Non-negative Matrix Factorization: Convergence to Second-order Stationarity with Simplicial Constraint
2021-03-18 12:00:00 ~ 2021-03-18 13:30:00
Non-negative matrix factorization (NMF) is fundamental non-convex optimization problems with numerous applications in machine learning (music analysis, document clustering, speech-source separation etc.). Despite having received extensive study, it remains an open question whether or not there exist natural algorithms that can provably converge to a second-order stationary point. We answer the question in the affirmative by reducing the standard NMF over the non-negative orthant to a new formulation over a scaled simplex. We show that in the modified NMF problem, even if new stationary points are created, these are actually strict saddles and moreover for every second-order stationary point of the original NMF problem, there exists a second-order stationary point in the modified version of the same "properties".

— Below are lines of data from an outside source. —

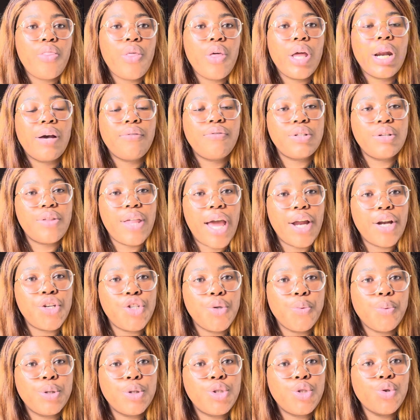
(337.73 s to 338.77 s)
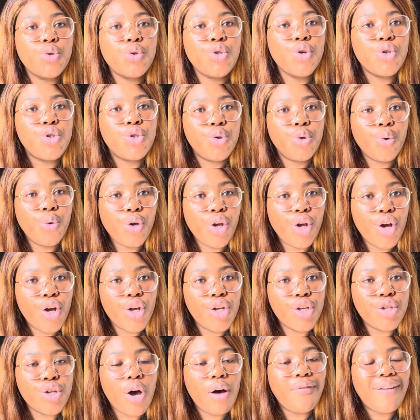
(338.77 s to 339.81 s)
Then after that, you will do your 2
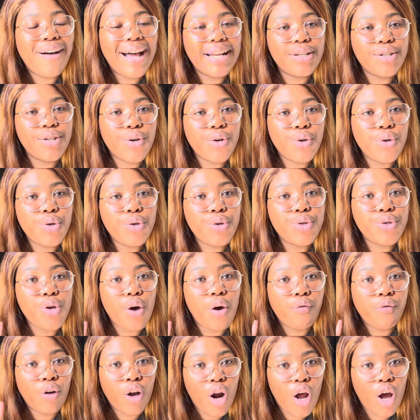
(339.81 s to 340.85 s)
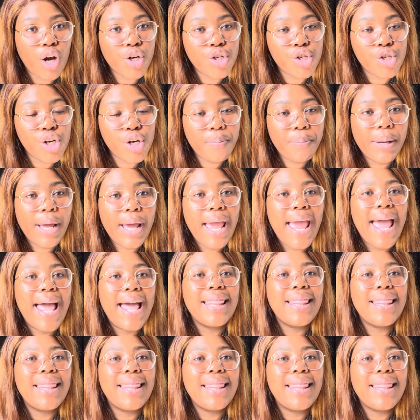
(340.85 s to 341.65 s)
years of articles of clerkship.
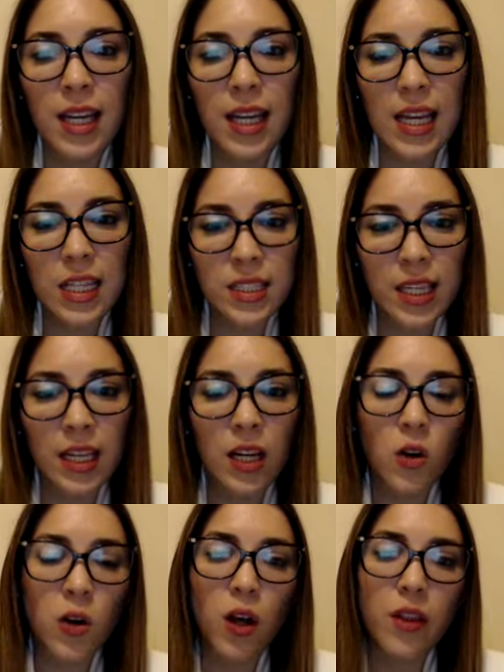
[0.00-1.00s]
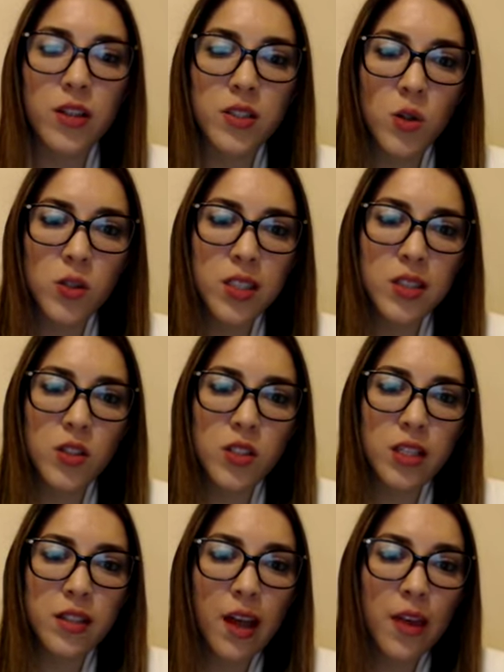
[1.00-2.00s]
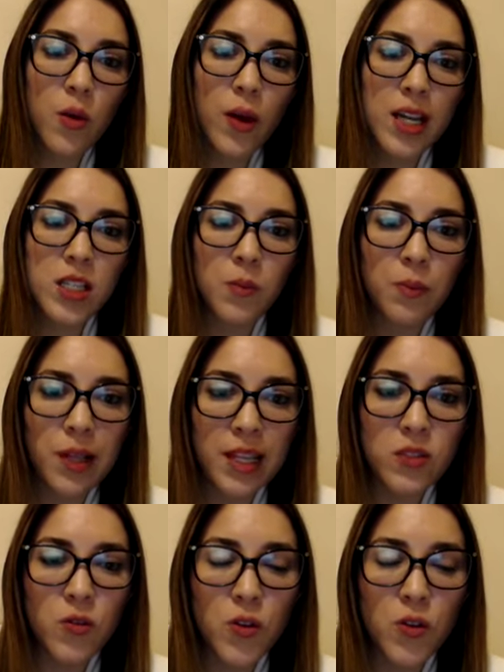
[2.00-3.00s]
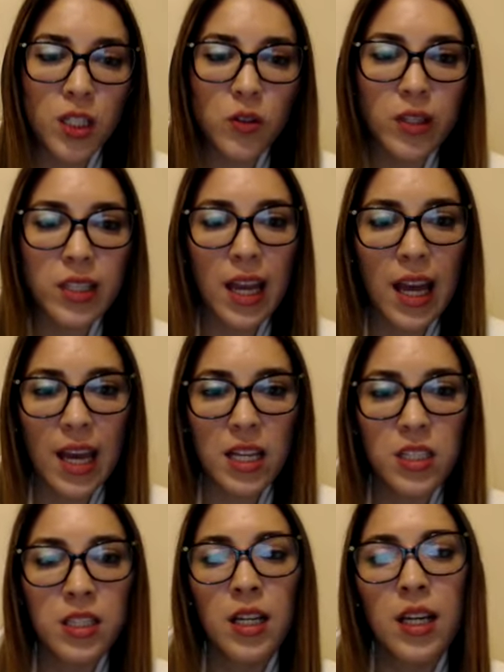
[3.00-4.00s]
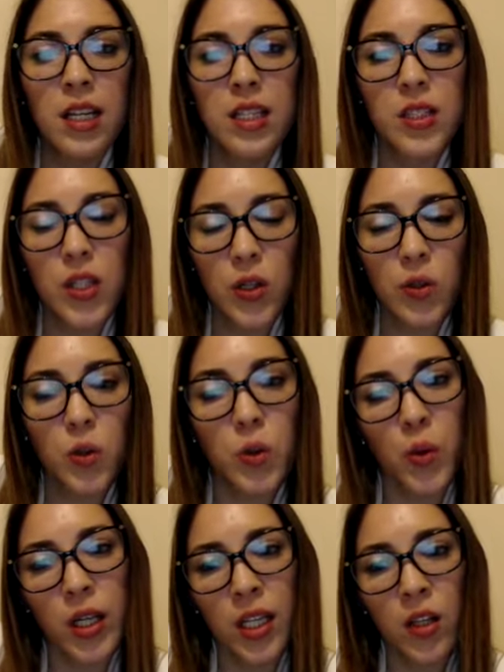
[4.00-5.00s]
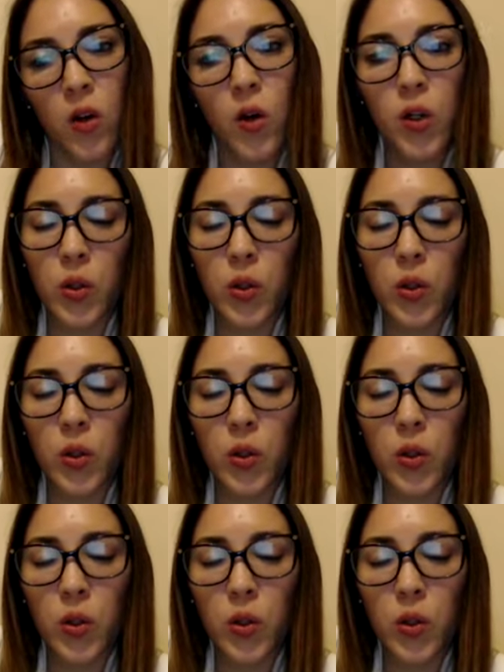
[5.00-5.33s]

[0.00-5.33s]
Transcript: intake, or other sources such as education plans for children aged 0 to 3 or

Xiao Wang got his Ph.D. in differential geometry from the University at Buffalo, advised by Mohan Ramachandran, and B.S. from China University of Geosciences (Beijing). Xiao is now an assistant professor in Shanghai University of Finance and Economics. Before joining SUFE, Xiao was a postdoc researcher in Singapore University of Technology and Design (SUTD). He is interested in non-convex and manifold optimization, representation learning and game theory. His work combines and develops new techniques in algorithms, dynamical systems, optimization and learning theory.